WHAT TO WORK ON
One exact copy of the listing, minus the images, is the required answer.

DATASET
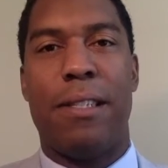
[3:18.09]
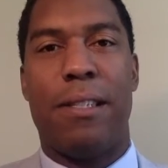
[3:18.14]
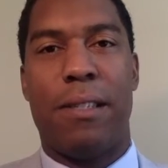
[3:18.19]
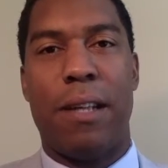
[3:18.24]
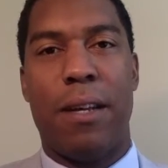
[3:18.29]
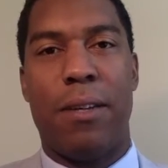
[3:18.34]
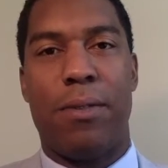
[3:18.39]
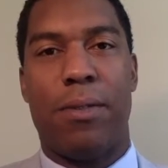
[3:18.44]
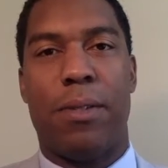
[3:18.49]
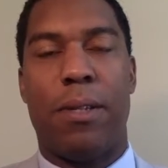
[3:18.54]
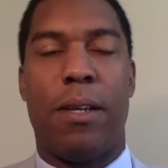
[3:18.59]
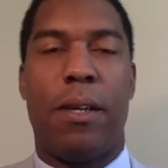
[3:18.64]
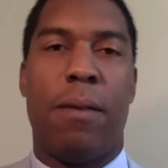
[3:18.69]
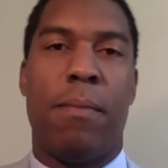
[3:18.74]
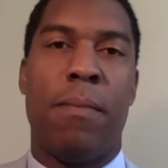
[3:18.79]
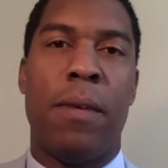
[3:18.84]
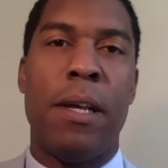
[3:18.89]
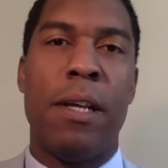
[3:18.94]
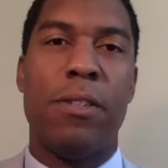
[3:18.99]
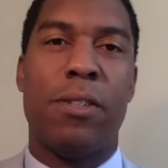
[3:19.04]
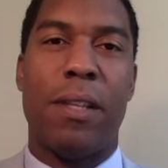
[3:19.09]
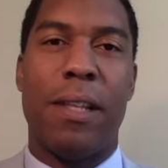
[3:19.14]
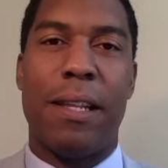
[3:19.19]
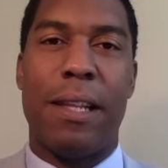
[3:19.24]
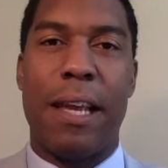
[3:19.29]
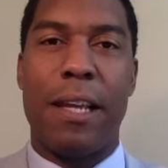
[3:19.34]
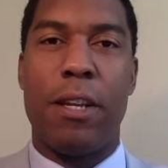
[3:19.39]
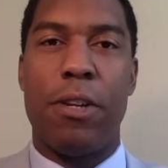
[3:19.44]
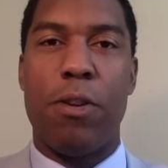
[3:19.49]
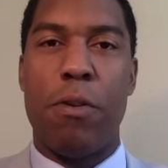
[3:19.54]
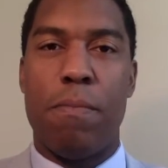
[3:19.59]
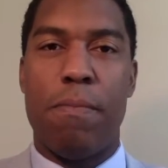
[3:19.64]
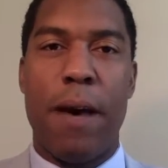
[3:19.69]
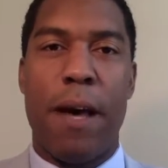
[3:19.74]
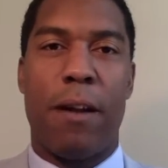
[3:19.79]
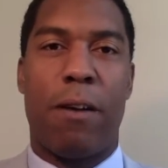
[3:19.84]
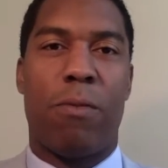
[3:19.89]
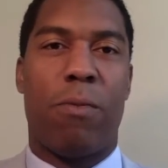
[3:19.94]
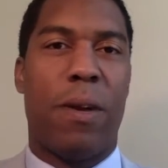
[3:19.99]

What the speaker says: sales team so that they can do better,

YOUR RESPONSE
[3:18.09]
[3:18.14]
[3:18.19]
[3:18.24]
[3:18.29]
[3:18.34]
[3:18.39]
[3:18.44]
[3:18.49]
[3:18.54]
[3:18.59]
[3:18.64]
[3:18.69]
[3:18.74]
[3:18.79]
[3:18.84]
[3:18.89]
[3:18.94]
[3:18.99]
[3:19.04]
[3:19.09]
[3:19.14]
[3:19.19]
[3:19.24]
[3:19.29]
[3:19.34]
[3:19.39]
[3:19.44]
[3:19.49]
[3:19.54]
[3:19.59]
[3:19.64]
[3:19.69]
[3:19.74]
[3:19.79]
[3:19.84]
[3:19.89]
[3:19.94]
[3:19.99]

What the speaker says: sales team so that they can do better,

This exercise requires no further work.